▶ [What you should do]:
Please transcribe the data exactly as shown, skipping the images.
:: Supplied data ::
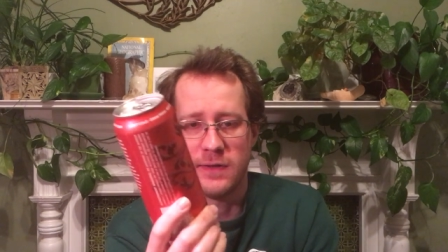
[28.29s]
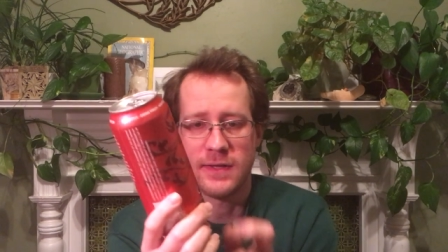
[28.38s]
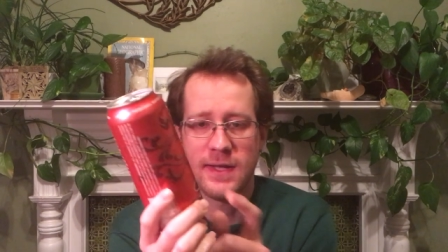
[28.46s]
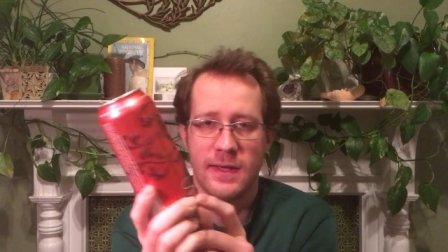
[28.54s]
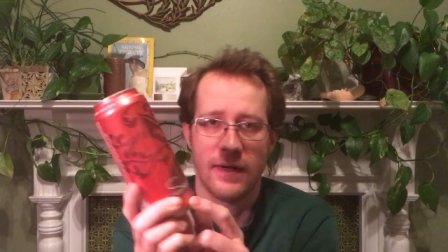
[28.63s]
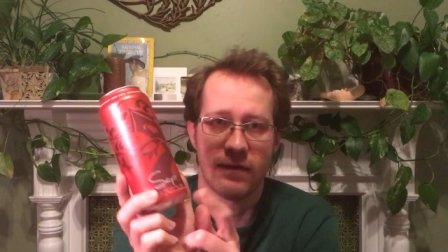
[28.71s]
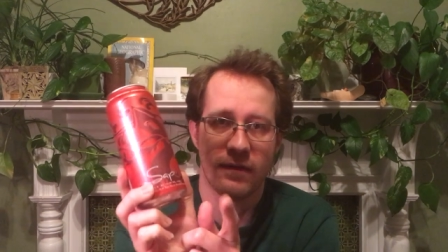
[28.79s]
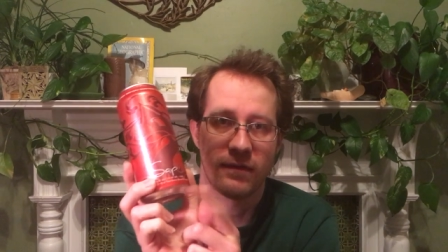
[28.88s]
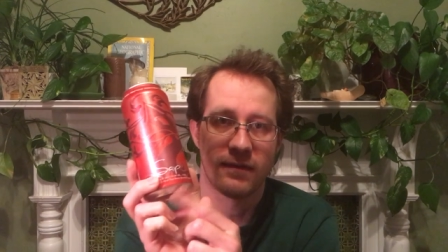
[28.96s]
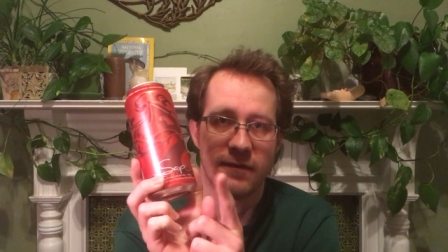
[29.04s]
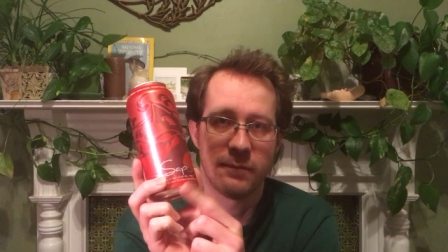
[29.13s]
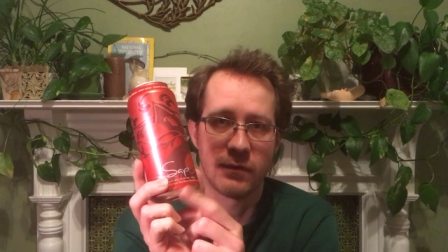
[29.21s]
on the can it says
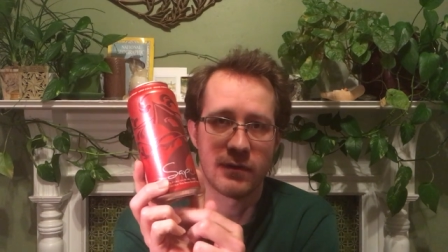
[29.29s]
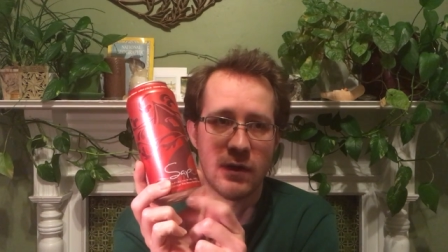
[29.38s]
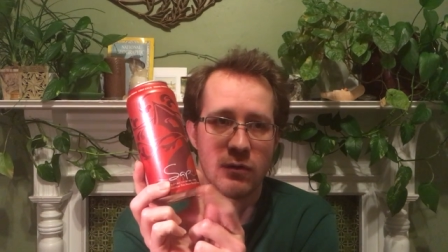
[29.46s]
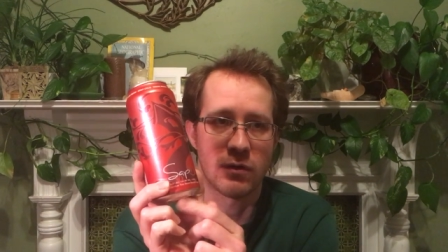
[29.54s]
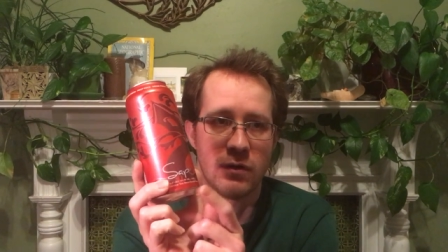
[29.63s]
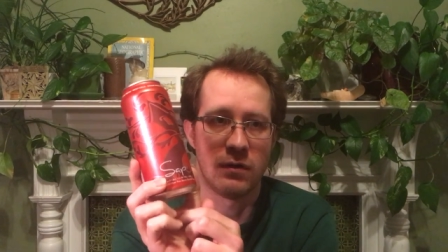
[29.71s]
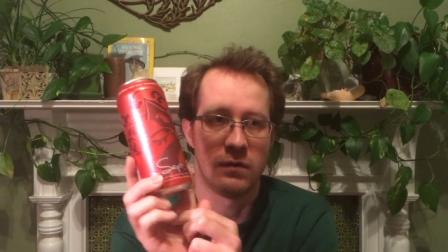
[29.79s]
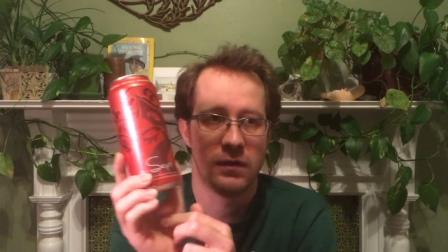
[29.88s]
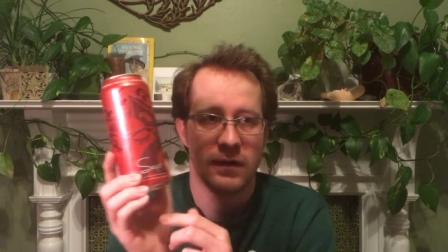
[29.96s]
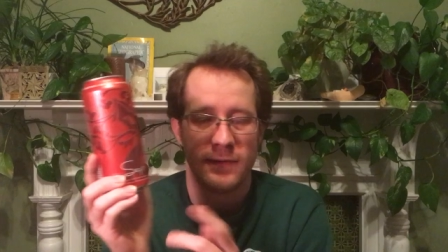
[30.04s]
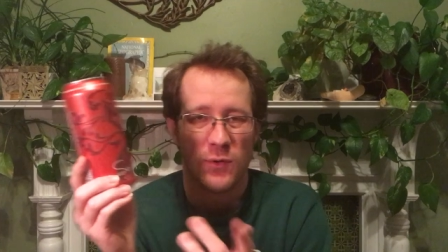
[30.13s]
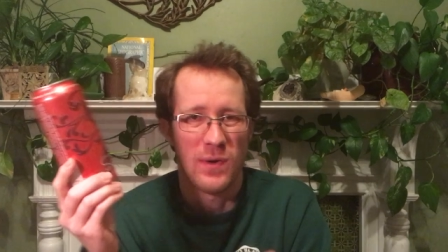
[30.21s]
7%
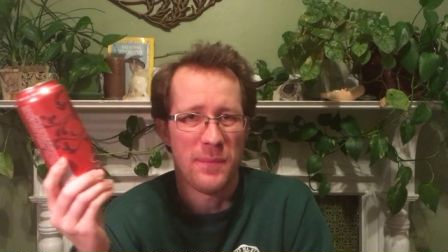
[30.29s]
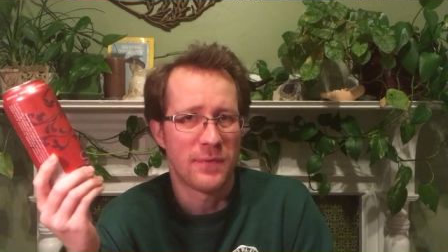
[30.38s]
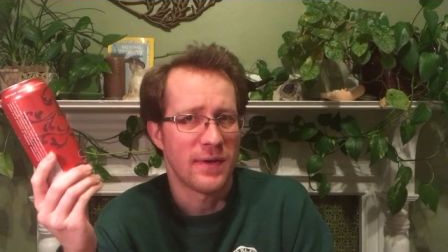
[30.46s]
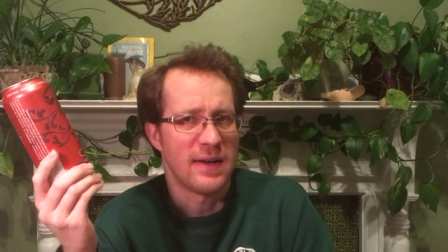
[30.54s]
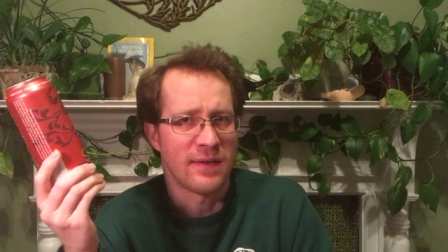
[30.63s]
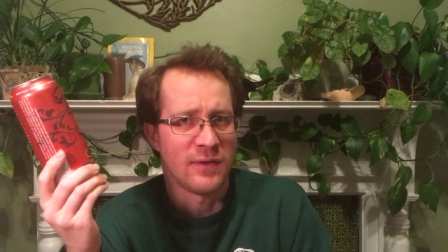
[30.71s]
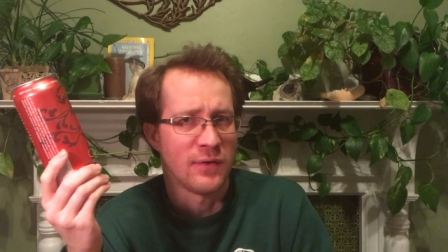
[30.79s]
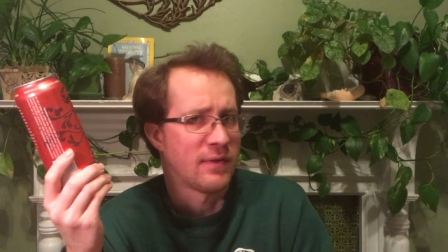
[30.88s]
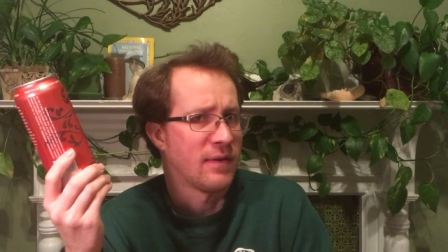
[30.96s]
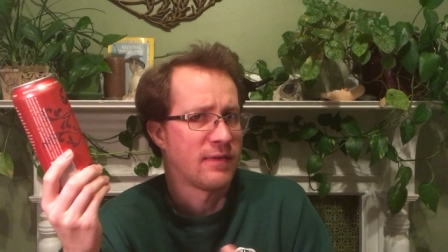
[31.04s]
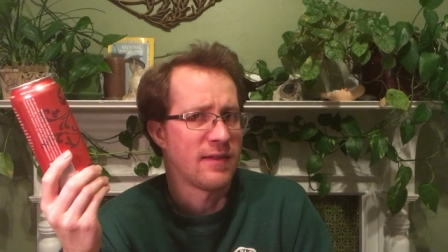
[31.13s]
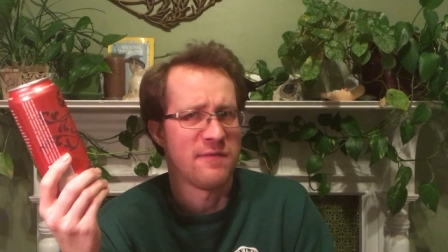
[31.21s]
alcohol, on their website it still
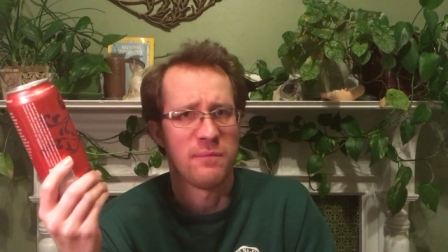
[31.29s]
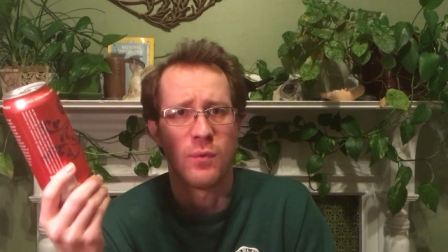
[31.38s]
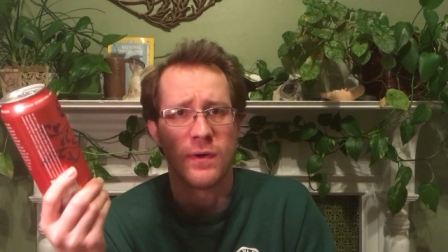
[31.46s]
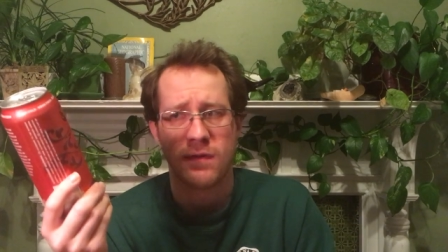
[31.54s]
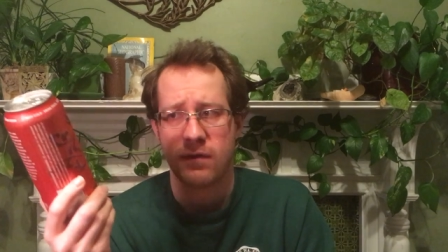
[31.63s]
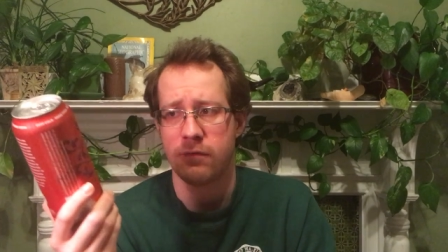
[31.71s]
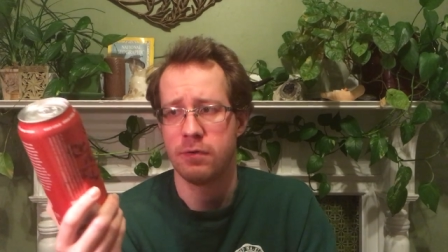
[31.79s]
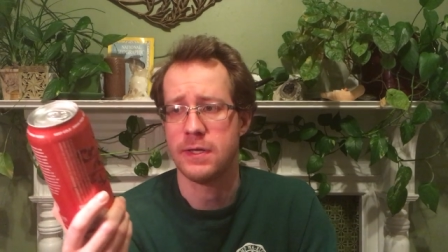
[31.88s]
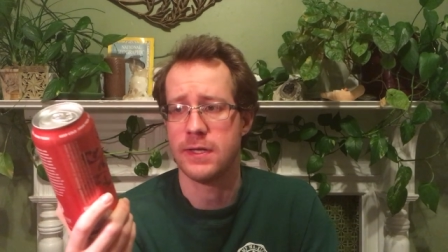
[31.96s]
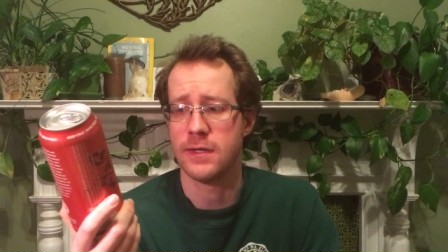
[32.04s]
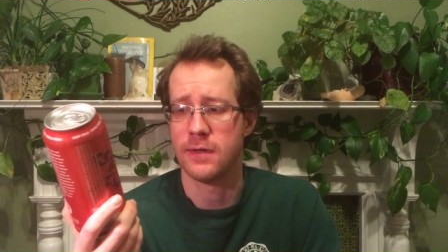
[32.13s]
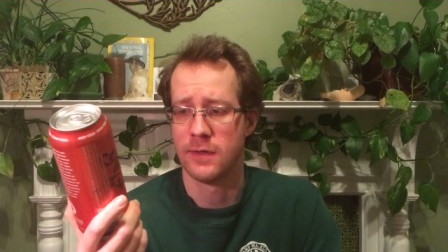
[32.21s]
says
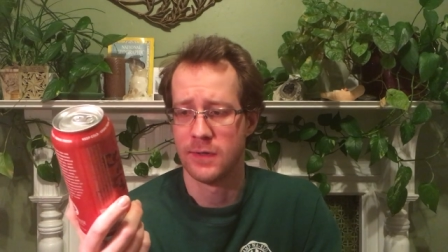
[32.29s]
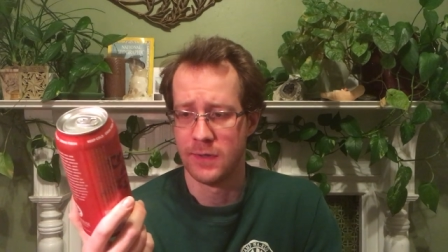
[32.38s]
7.3.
:::
▶ [Result for this task]:
[28.29s]
[28.38s]
[28.46s]
[28.54s]
[28.63s]
[28.71s]
[28.79s]
[28.88s]
[28.96s]
[29.04s]
[29.13s]
[29.21s]
on the can it says
[29.29s]
[29.38s]
[29.46s]
[29.54s]
[29.63s]
[29.71s]
[29.79s]
[29.88s]
[29.96s]
[30.04s]
[30.13s]
[30.21s]
7%
[30.29s]
[30.38s]
[30.46s]
[30.54s]
[30.63s]
[30.71s]
[30.79s]
[30.88s]
[30.96s]
[31.04s]
[31.13s]
[31.21s]
alcohol, on their website it still
[31.29s]
[31.38s]
[31.46s]
[31.54s]
[31.63s]
[31.71s]
[31.79s]
[31.88s]
[31.96s]
[32.04s]
[32.13s]
[32.21s]
says
[32.29s]
[32.38s]
7.3.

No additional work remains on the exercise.